AIM OF THE TASK -
Skipping any pictures, give all of the records below again exactly.

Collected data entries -
= = = = = = =
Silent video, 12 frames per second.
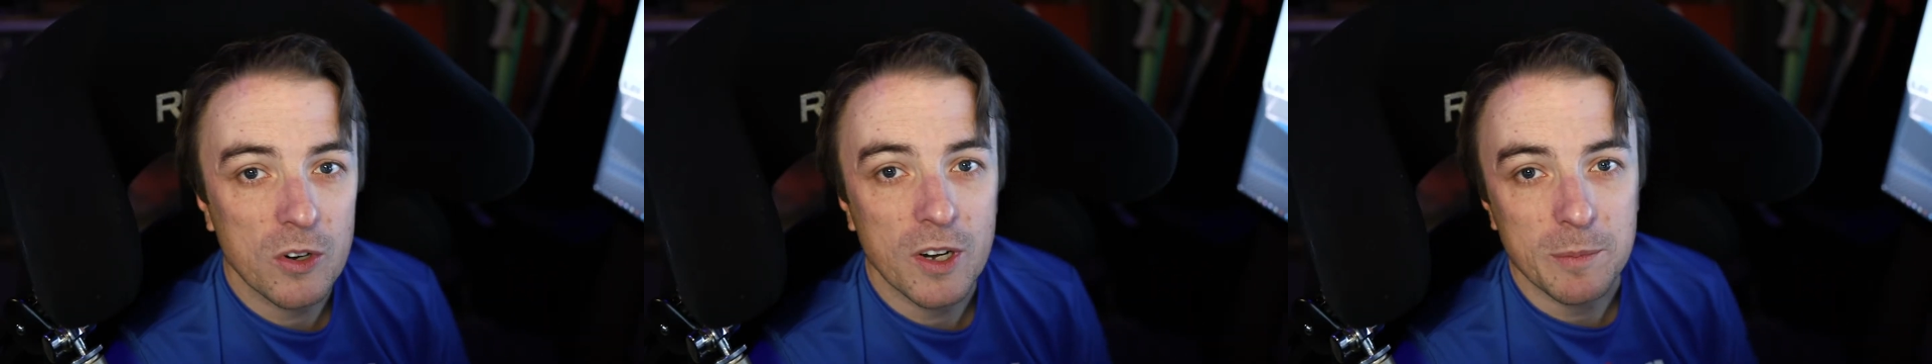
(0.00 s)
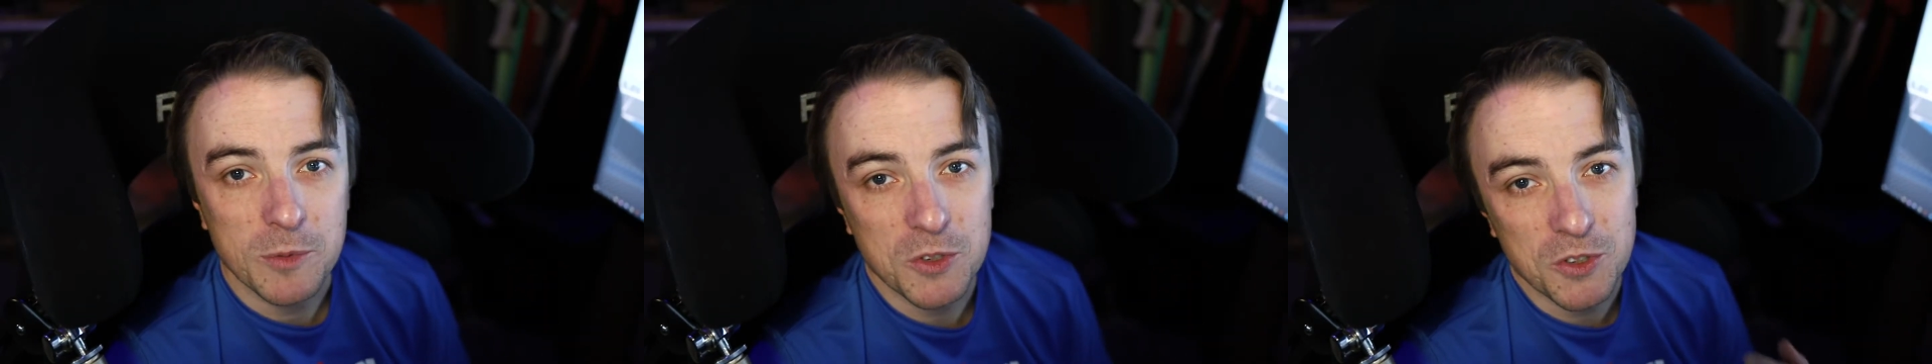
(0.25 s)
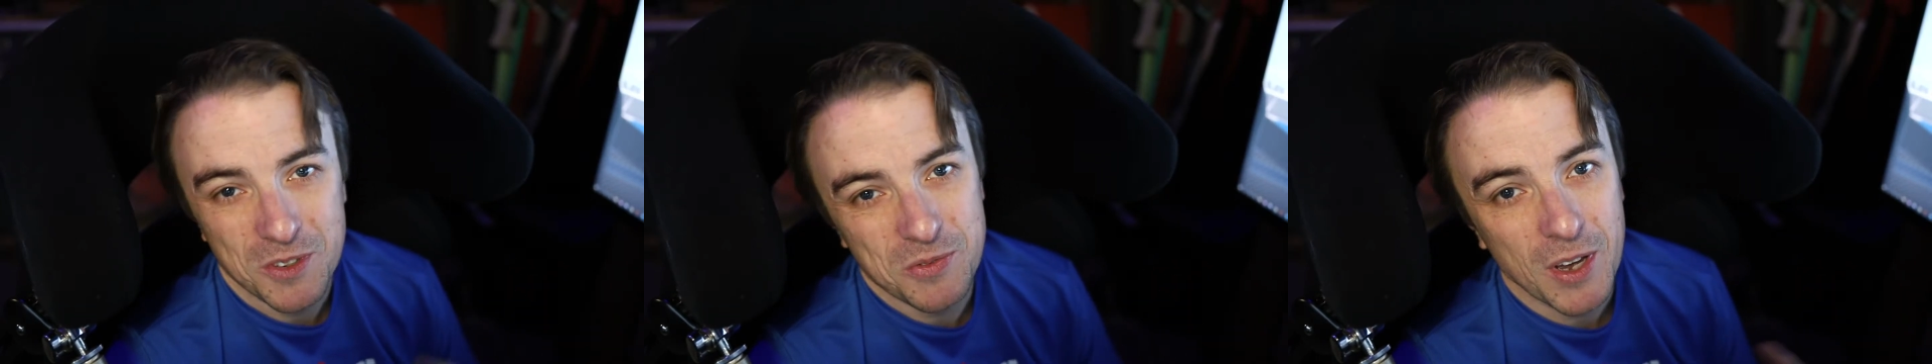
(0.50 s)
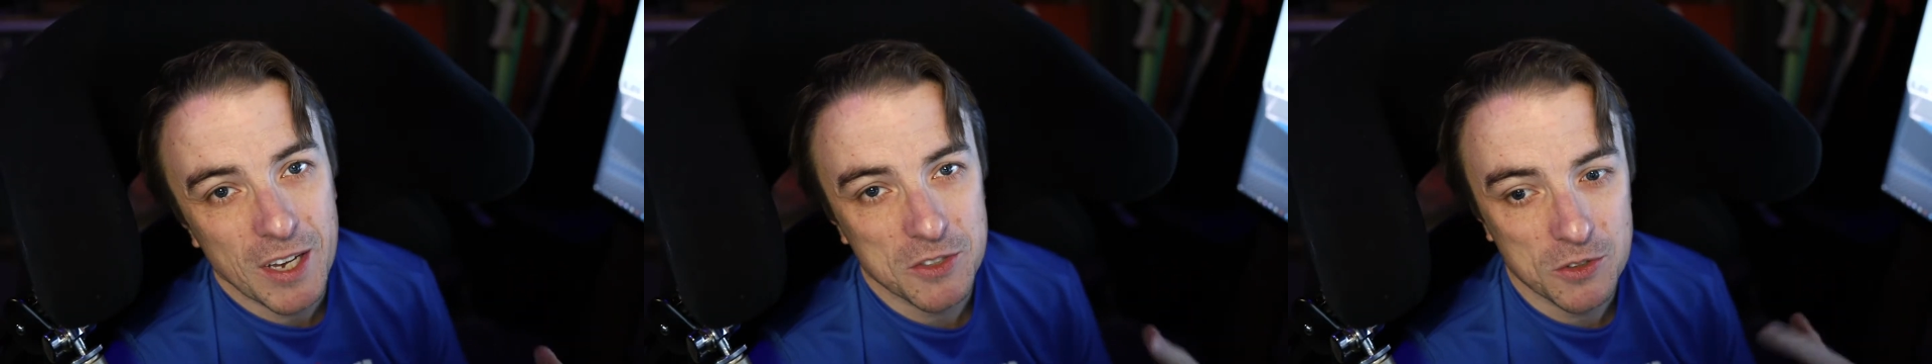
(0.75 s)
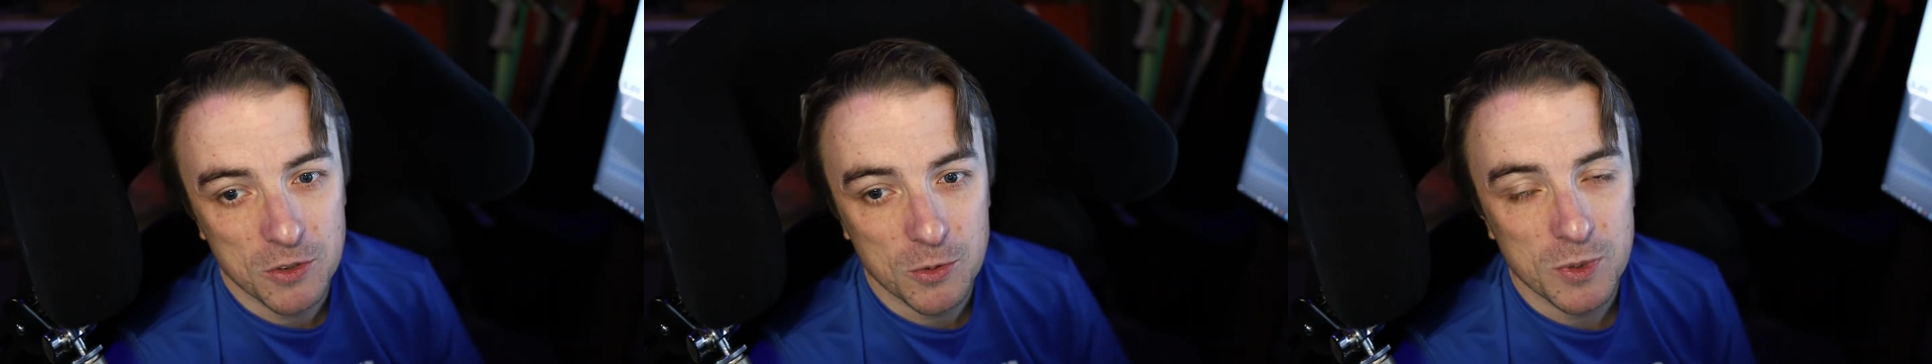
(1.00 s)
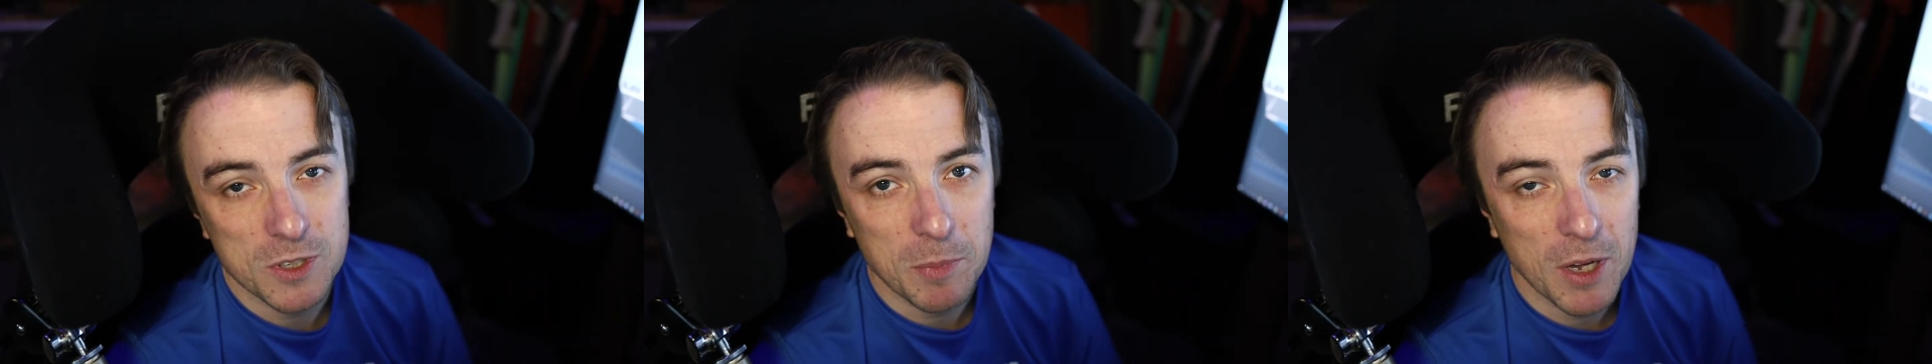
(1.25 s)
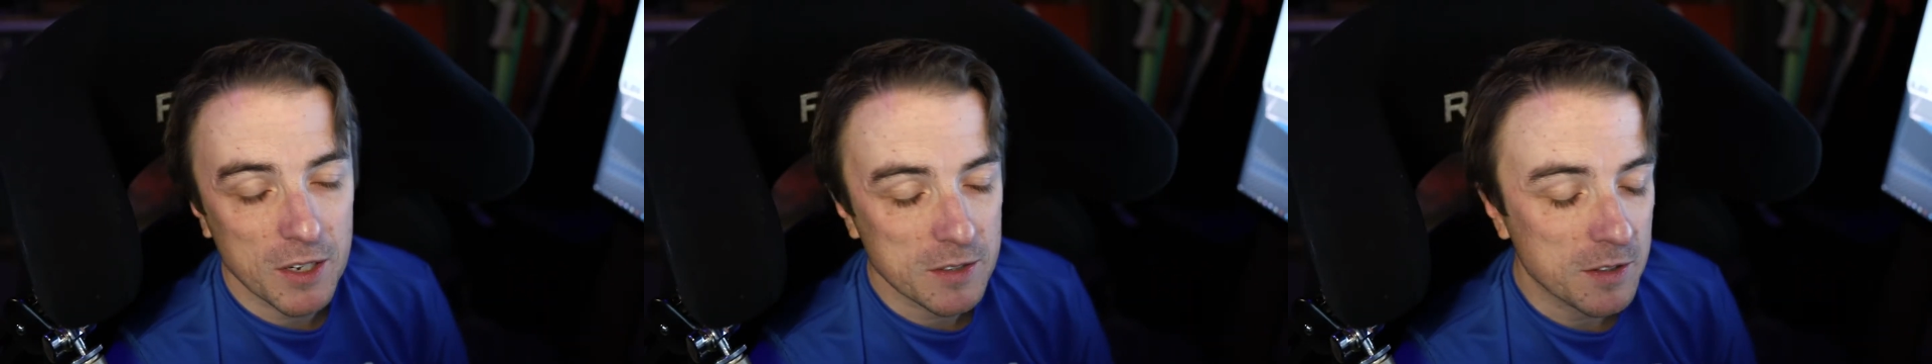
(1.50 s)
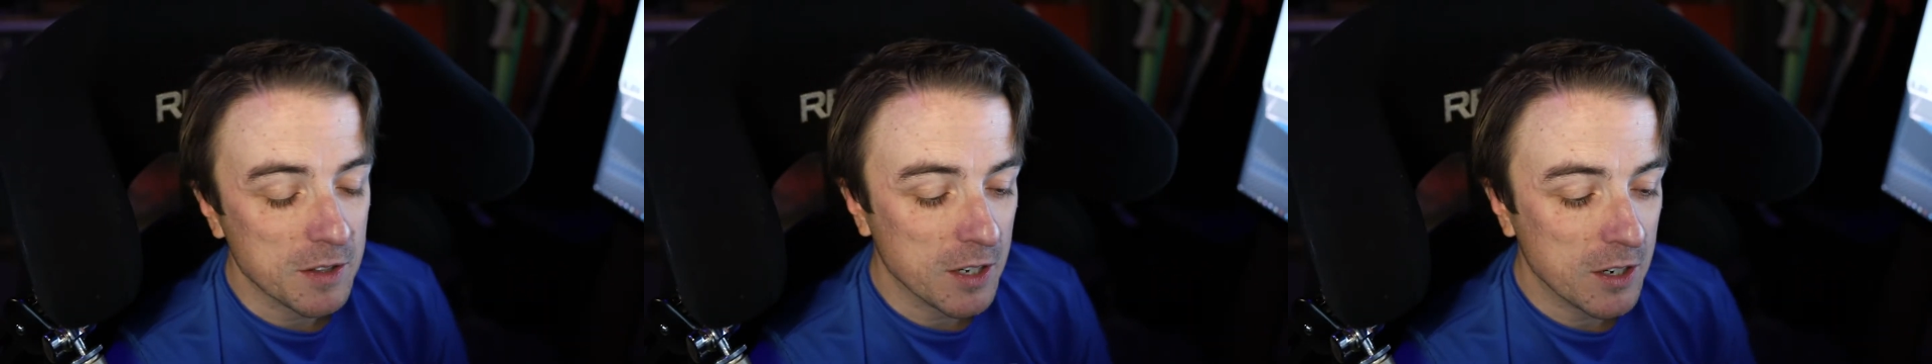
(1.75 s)
I'm usually faster to respond
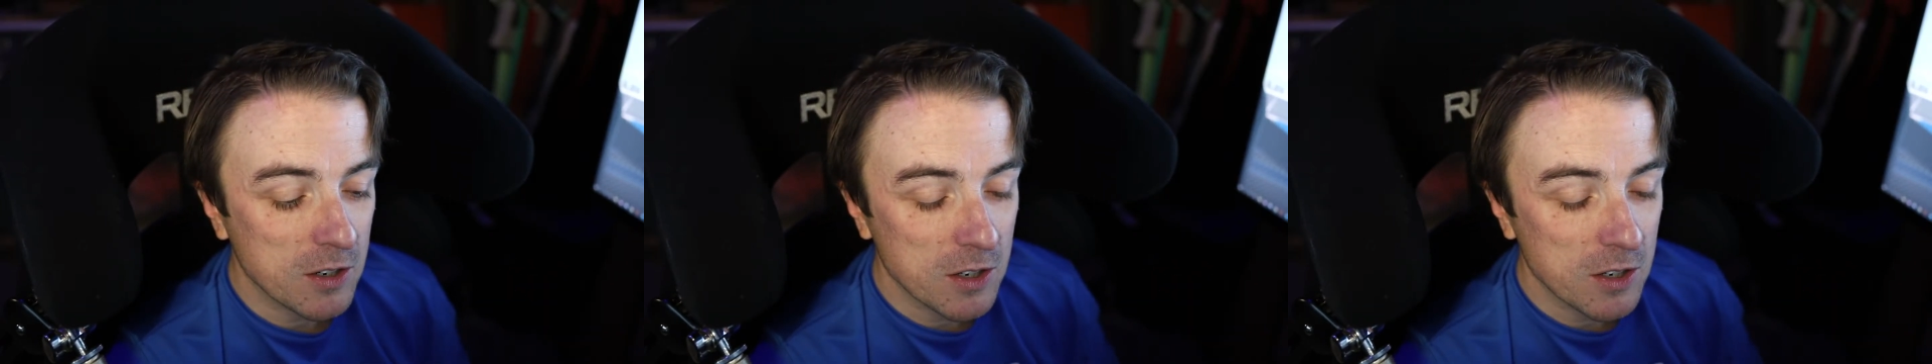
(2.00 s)
there.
= = = = = = =
COMPLETED EXERCISE -
Silent video, 12 frames per second.
(0.00 s)
(0.25 s)
(0.50 s)
(0.75 s)
(1.00 s)
(1.25 s)
(1.50 s)
(1.75 s)
I'm usually faster to respond
(2.00 s)
there.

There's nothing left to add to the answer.